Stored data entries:
——

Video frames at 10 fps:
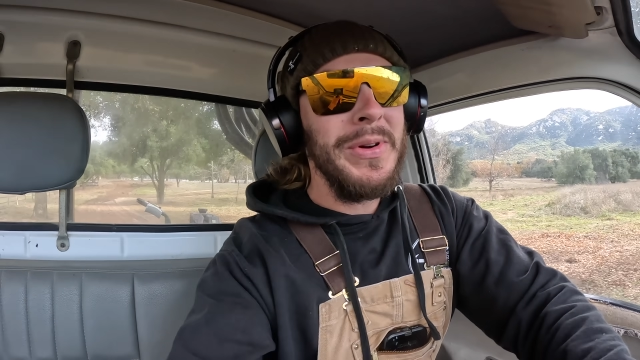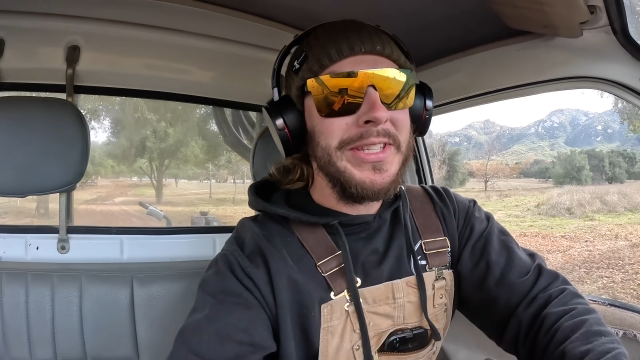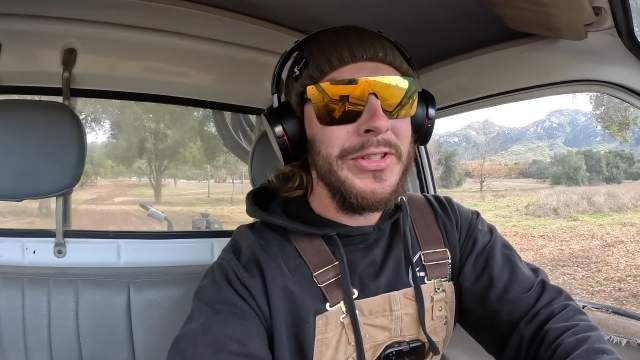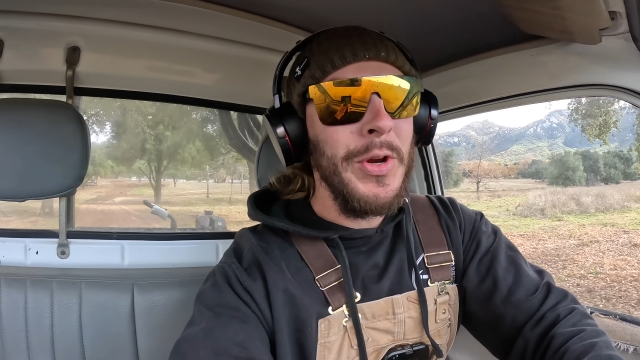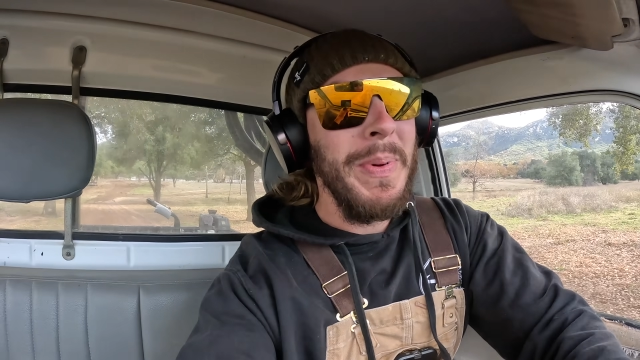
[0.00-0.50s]

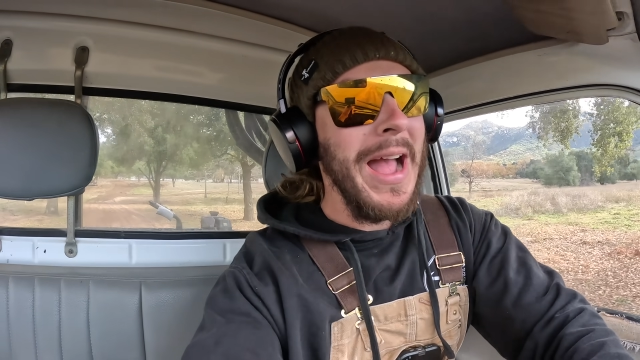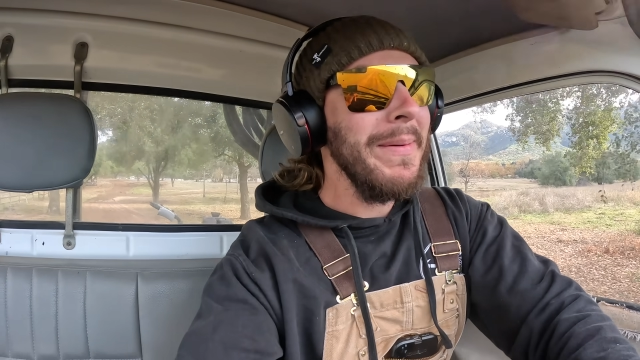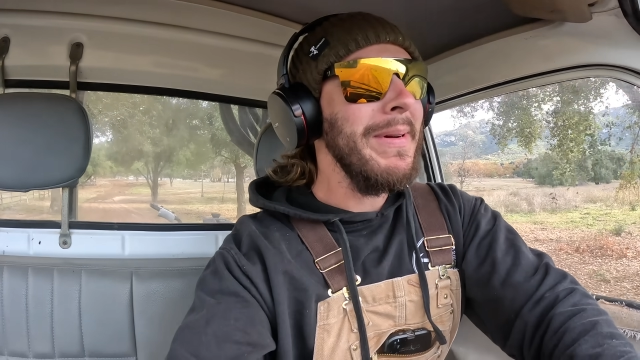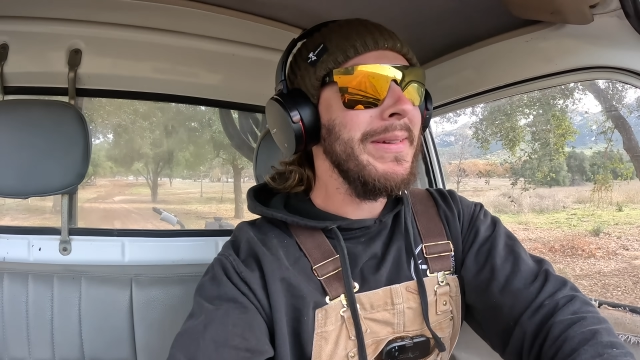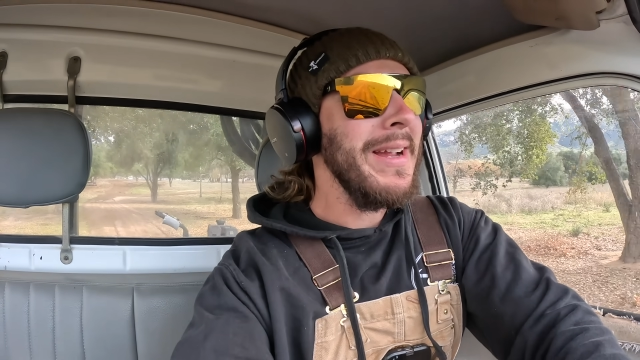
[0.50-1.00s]
wasn't too bad,
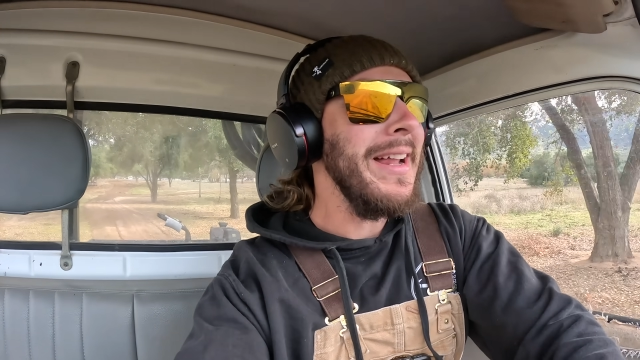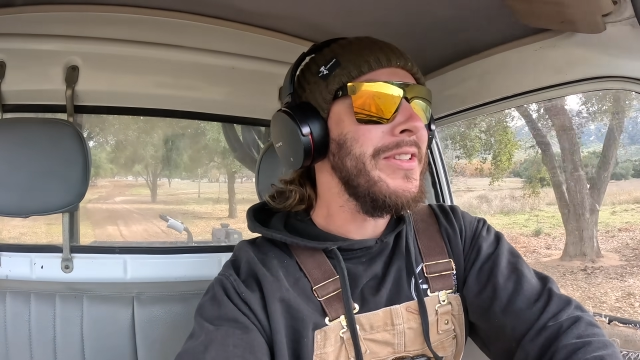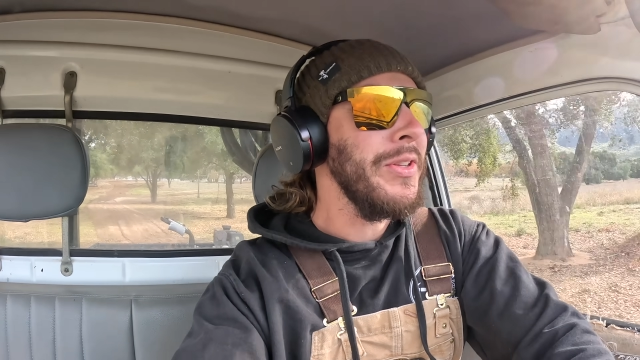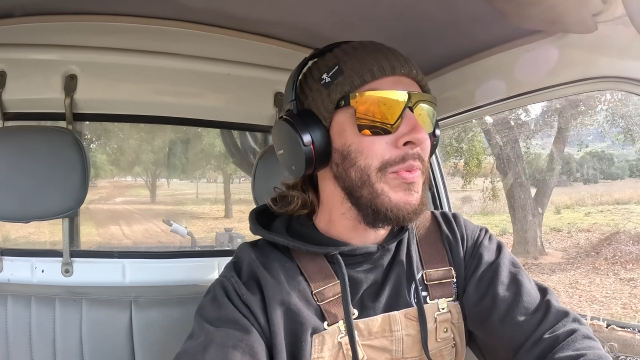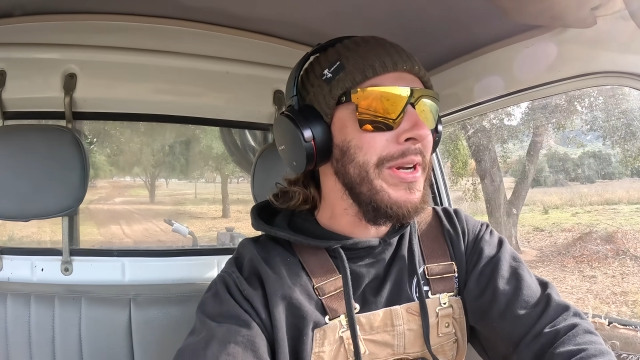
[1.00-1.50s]
but kind of
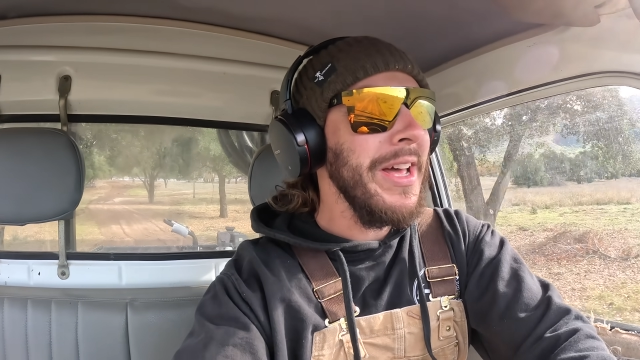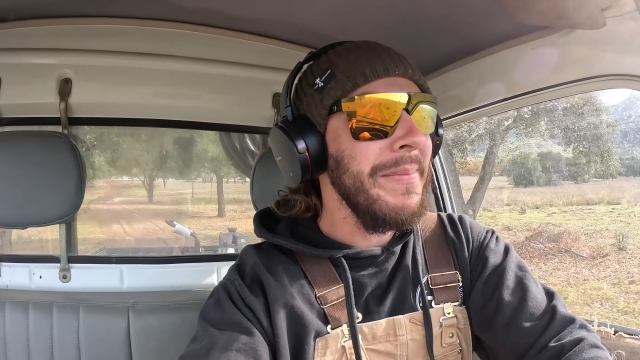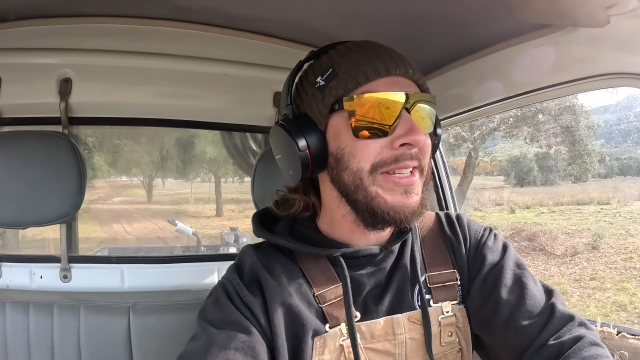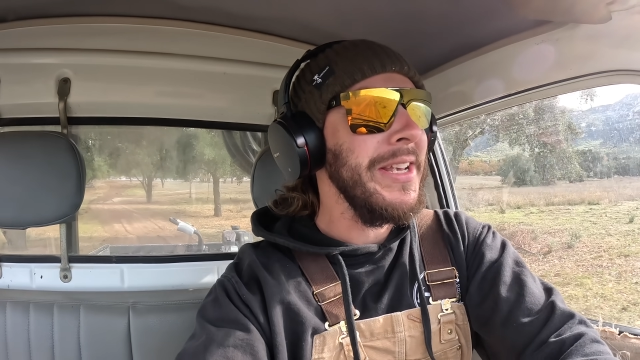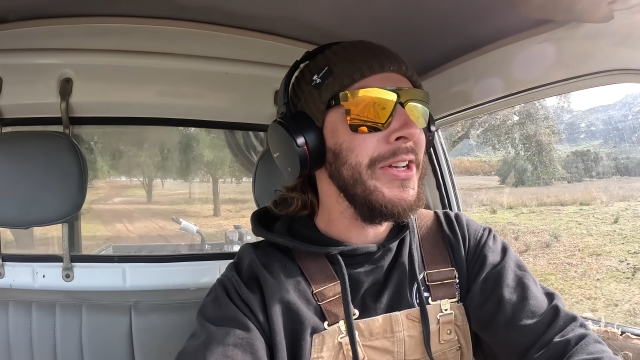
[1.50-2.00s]
took the wind out of
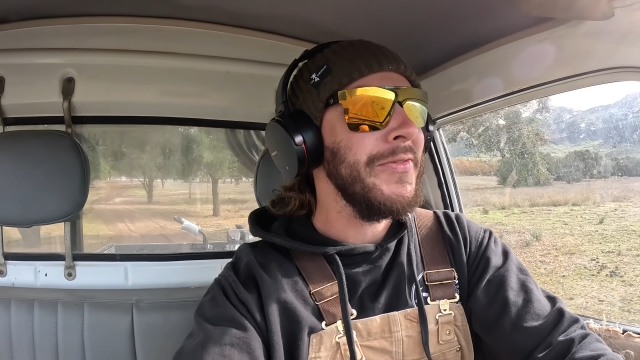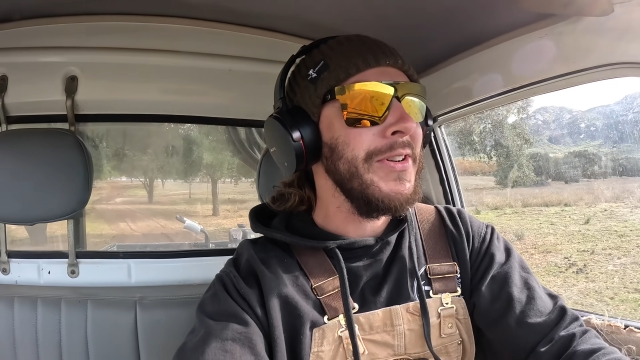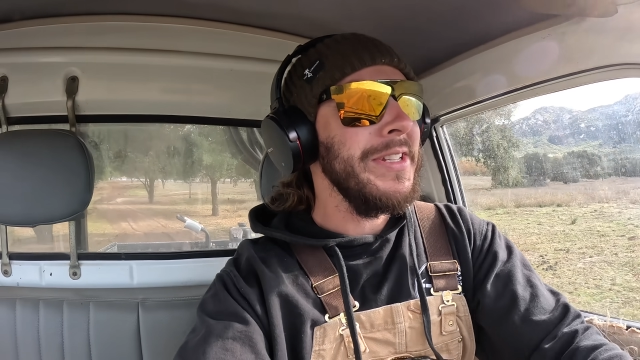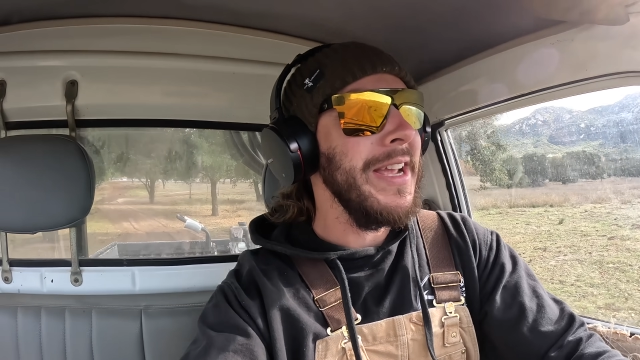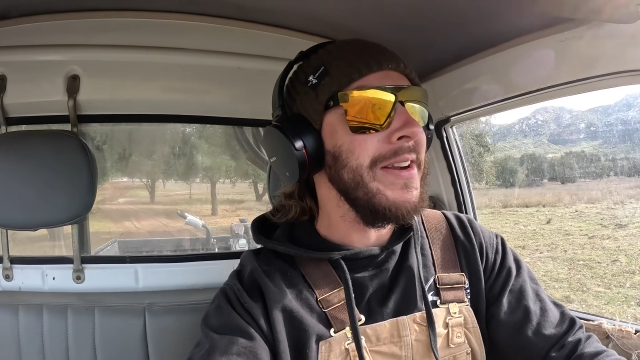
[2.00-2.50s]
my sails for
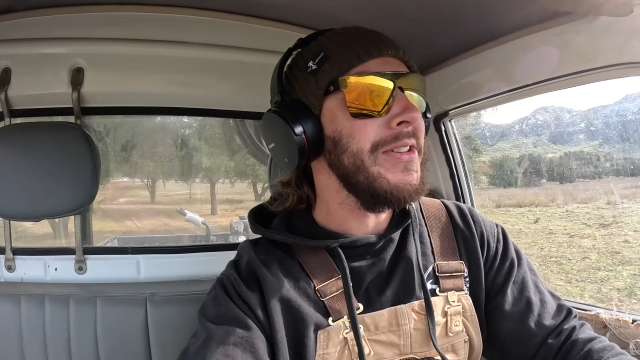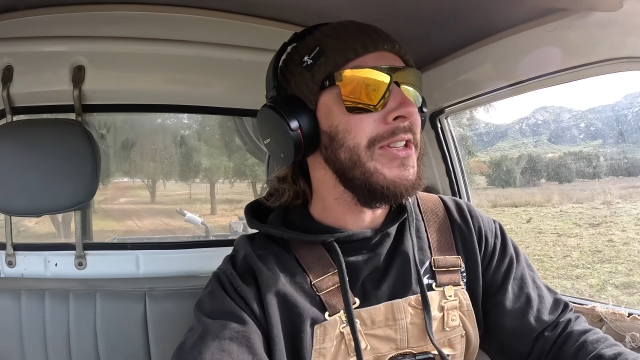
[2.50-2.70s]
a day or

——

> [What is needed] Please give the data again unaltered, leaving out any images.

> [Answer box]
Video frames at 10 fps:
[0.00-0.50s]

[0.50-1.00s]
wasn't too bad,
[1.00-1.50s]
but kind of
[1.50-2.00s]
took the wind out of
[2.00-2.50s]
my sails for
[2.50-2.70s]
a day or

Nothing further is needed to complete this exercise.